◆ **Exercise instructions**
Restate word for word only the lines running from the one with "[00:00:01.80]" to the end of the data, both ends included. Omit any pictures.

Saved data entries:
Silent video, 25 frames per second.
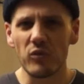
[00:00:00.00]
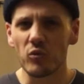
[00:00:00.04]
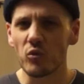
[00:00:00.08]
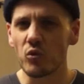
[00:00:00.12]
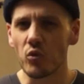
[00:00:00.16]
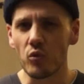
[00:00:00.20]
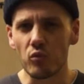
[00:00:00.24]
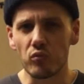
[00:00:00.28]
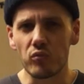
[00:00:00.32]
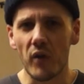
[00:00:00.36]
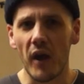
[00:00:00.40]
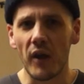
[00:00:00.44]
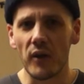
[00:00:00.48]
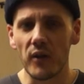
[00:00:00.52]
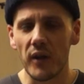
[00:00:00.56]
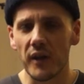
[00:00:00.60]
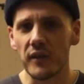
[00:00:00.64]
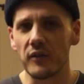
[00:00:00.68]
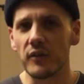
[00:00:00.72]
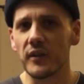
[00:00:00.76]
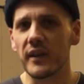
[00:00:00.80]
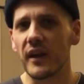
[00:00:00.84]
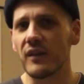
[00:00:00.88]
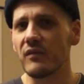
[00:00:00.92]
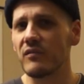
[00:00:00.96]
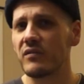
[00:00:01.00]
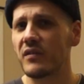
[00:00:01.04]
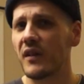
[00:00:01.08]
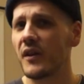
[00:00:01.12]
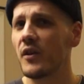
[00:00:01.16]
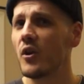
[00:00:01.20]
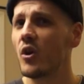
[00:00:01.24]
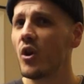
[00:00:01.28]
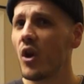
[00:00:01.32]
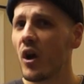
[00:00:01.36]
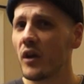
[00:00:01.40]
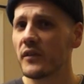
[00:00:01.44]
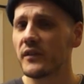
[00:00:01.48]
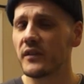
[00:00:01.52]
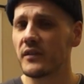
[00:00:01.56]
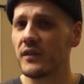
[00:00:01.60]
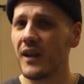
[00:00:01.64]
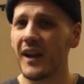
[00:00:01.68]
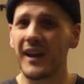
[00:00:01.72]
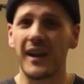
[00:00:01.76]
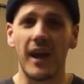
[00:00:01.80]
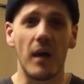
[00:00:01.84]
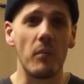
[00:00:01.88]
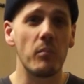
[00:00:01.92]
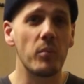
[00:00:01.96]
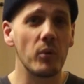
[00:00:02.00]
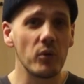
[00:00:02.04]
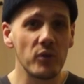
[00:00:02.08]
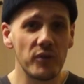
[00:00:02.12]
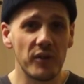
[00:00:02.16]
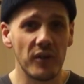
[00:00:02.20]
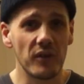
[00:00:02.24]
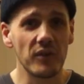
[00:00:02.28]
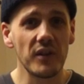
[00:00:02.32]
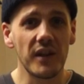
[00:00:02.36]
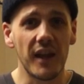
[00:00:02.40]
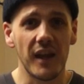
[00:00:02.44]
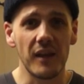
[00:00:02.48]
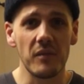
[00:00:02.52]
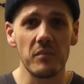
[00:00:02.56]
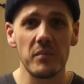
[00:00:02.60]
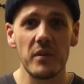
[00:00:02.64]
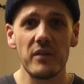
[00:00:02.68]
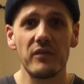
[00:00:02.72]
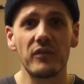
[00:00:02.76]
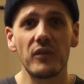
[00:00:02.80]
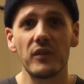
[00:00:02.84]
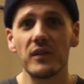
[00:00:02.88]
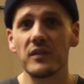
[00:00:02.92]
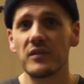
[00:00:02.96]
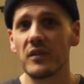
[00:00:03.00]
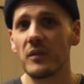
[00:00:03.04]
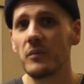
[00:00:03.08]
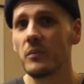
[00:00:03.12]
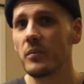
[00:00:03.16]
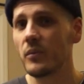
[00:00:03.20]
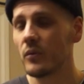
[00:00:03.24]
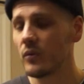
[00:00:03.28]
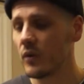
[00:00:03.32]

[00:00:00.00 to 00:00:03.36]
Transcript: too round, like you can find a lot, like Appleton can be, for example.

◆ **Written answer**
[00:00:01.80]
[00:00:01.84]
[00:00:01.88]
[00:00:01.92]
[00:00:01.96]
[00:00:02.00]
[00:00:02.04]
[00:00:02.08]
[00:00:02.12]
[00:00:02.16]
[00:00:02.20]
[00:00:02.24]
[00:00:02.28]
[00:00:02.32]
[00:00:02.36]
[00:00:02.40]
[00:00:02.44]
[00:00:02.48]
[00:00:02.52]
[00:00:02.56]
[00:00:02.60]
[00:00:02.64]
[00:00:02.68]
[00:00:02.72]
[00:00:02.76]
[00:00:02.80]
[00:00:02.84]
[00:00:02.88]
[00:00:02.92]
[00:00:02.96]
[00:00:03.00]
[00:00:03.04]
[00:00:03.08]
[00:00:03.12]
[00:00:03.16]
[00:00:03.20]
[00:00:03.24]
[00:00:03.28]
[00:00:03.32]

[00:00:00.00 to 00:00:03.36]
Transcript: too round, like you can find a lot, like Appleton can be, for example.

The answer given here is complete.